社説[自民大勝・政権奪還]浮かれず懸念払拭せよ

2012年12月17日 09時21分
(29時間49分前に更新)

 民主党にすさまじい逆風が吹き荒れた。元首相や現職閣僚など党の大物議員が軒並み小選挙区で落選し、100議席にも届かない大惨敗を喫した。

 第46回衆院選は16日、投開票され、自民党が単独で「絶対安定多数」(269議席)を上回る議席を獲得し、政権を奪い返した。「絶対安定多数」を獲得すると、国会の常任委員長をすべて独占し、委員も過半数を占めることが可能となる。

 2009年衆院選で民主党が政権交代を実現してから3年3カ月。政治主導は道半ばで挫折し、マニフェスト(政権公約)も総崩れ。社会保障改革を先送りし、公約にない消費増税を強行し党分裂を招いたのだから、このような結果がでることは選挙前からはっきりしていた。

 政権与党が政権運営に失敗したり有権者の期待を裏切ったりすれば、次の国政選挙でお灸(きゅう)をすえる。それが議会制民主主義の鉄則だ。

 民主党は負けるべくして負けたのである。野田佳彦首相が民主党代表を辞任する意向を表明したのは当然だ。

 ただ、選挙期間中、自民党に強烈な追い風が吹いたとは言い難い。自民党に積極的な支持を与えたというよりも、民主党に代わって政権を担う受け皿がほかになかったというべきだろう。

 政党乱立にもかかわらず全国の選挙区で、「投票したい人が見当たらない」との戸惑いの声が相次いだ。その結果、午後11時現在の推定最終投票率は59・52%で、前回の69・28%を大幅に下回った。

 離合集散を繰り返す政党や政治家の節操のなさ、12政党の乱立、政策のわかりにくさ。政党乱立で選択肢が広がったのではなく、選択困難な状況が生まれたのである。

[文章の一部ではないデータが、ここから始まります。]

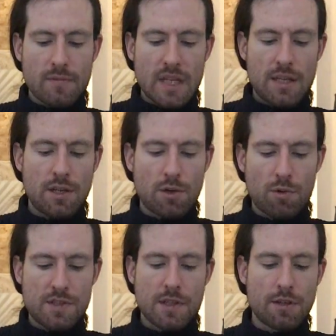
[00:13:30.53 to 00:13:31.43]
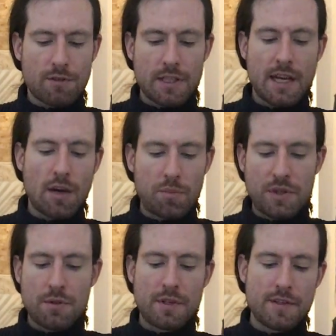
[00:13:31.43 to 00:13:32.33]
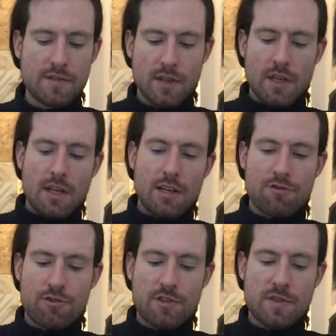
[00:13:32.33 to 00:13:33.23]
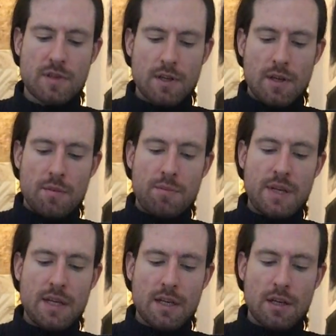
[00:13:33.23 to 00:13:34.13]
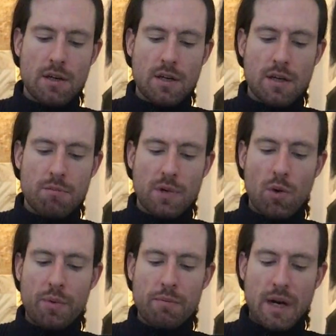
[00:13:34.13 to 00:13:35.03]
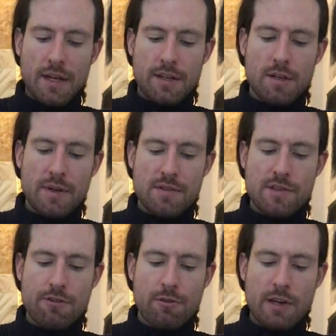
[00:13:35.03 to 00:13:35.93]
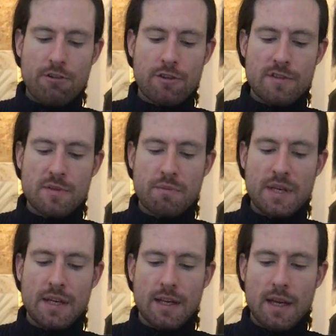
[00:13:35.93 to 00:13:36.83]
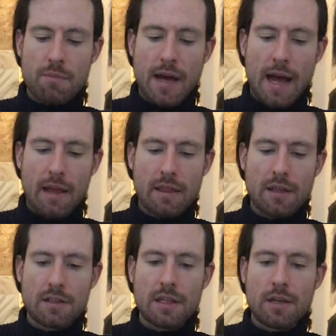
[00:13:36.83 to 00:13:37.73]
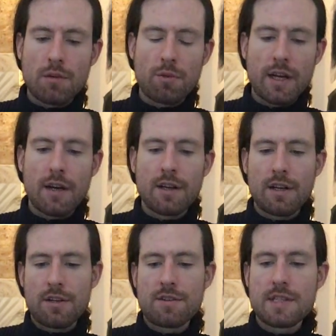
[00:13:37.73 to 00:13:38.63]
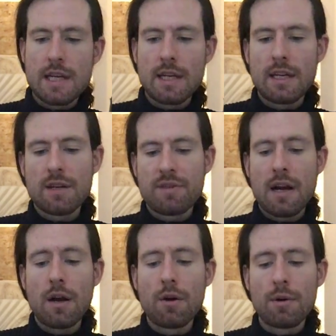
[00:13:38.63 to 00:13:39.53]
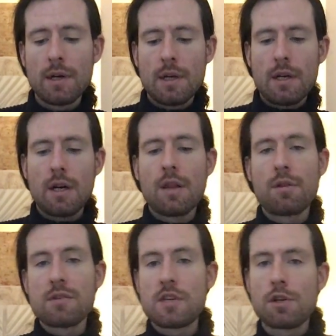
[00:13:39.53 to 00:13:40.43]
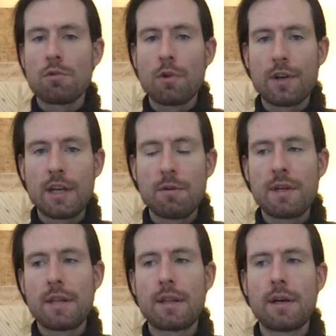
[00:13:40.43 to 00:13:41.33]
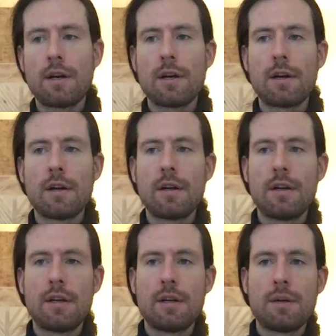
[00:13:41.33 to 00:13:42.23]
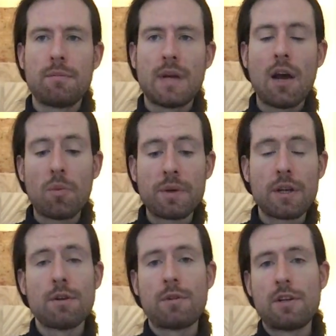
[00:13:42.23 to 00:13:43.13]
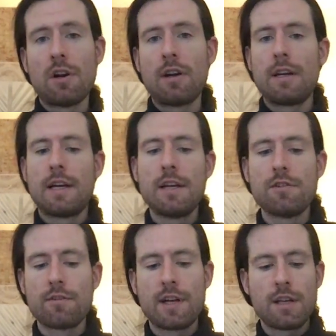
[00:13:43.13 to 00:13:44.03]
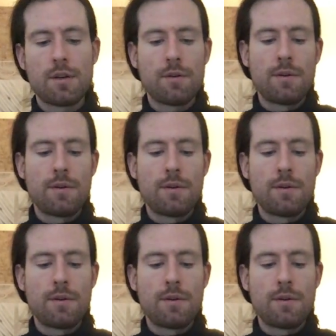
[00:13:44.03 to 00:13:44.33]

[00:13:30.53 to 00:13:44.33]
you know, what's going to really help you is just being open-minded about situations, and being empathically aware and understanding of how those that you're working with are helping you and not hindering you.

 要するに有権者は、選挙をめぐる政治状況に希望を託すことができず、嫌気がさしたのだ。

 今度の選挙は、最高裁判決で「違憲状態」と指摘された一票の格差が、解消されないまま実施された。それもまた有権者の棄権を招く一因になったのではないか。検証が必要だ。

 選挙期間中、経済・金融対策、消費増税、社会保障、原発、外交・安全保障などの政策論議は深まらなかった。政権奪還確実という情勢になっても高揚感が伝わってこなかったのは、国民の将来不安が解消されなかったからである。

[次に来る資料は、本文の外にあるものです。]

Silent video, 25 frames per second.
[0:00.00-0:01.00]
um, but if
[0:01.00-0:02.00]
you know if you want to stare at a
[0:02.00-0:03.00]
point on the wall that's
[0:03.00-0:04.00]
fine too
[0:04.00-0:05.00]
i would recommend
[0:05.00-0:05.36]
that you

 安倍自民党は、憲法改正による国防軍創設や集団的自衛権の行使を認めることを公約に掲げた。国民生活に直接かかわる課題を後回しにして「イデオロギー過多」の政権運営をするのであれば、しっぺ返しを食らうことになるだろう。懸念を払拭(ふっしょく)する「ブレーキ役」を公明党に期待したい。

 自公連立政権が誕生しても、衆参の「ねじれ」は解消されない。参院では、88人を擁する民主党が第一党で、自民、公明を合わせても過半数に達しないからだ。

 新たな政権に何よりもまず求められるのは「政治への信頼回復」である。新政権には、少数野党の声にも耳を傾ける謙虚な政権運営を要望したい。

 沖縄選挙区は、1区自民新人・国場幸之助氏、2区社民・照屋寛徳氏、3区自民新人・比嘉奈津美氏、4区自民・西銘恒三郎氏が当選した。

 県内の投票率は前回の64・95%から56・02%に落ち込み、過去最低となった。なぜか。

 県内の投票率低下は、民主党に裏切られた上に、自民党が政権に復帰しても基地問題の解決が見込めない、という閉そく状況を反映したものだ。過去最低の投票率そのものが、基地問題に対する「批判的意志の表れ」だと見ることもできる。

 自公政権が成立した場合、米軍普天間飛行場の辺野古移設問題やオスプレイの強行配備問題がこれまで以上に厳しくなるのは確実だ。

 小選挙区、比例区で当選した議員は、選挙公約の実現のため、「オール沖縄の民意」を携え、歩調を合わせて新政権との交渉を進めてもらいたい。新議員の果たすべき役割はこれまで以上に重い。「結束こそ力」だということを肝に銘じてほしい。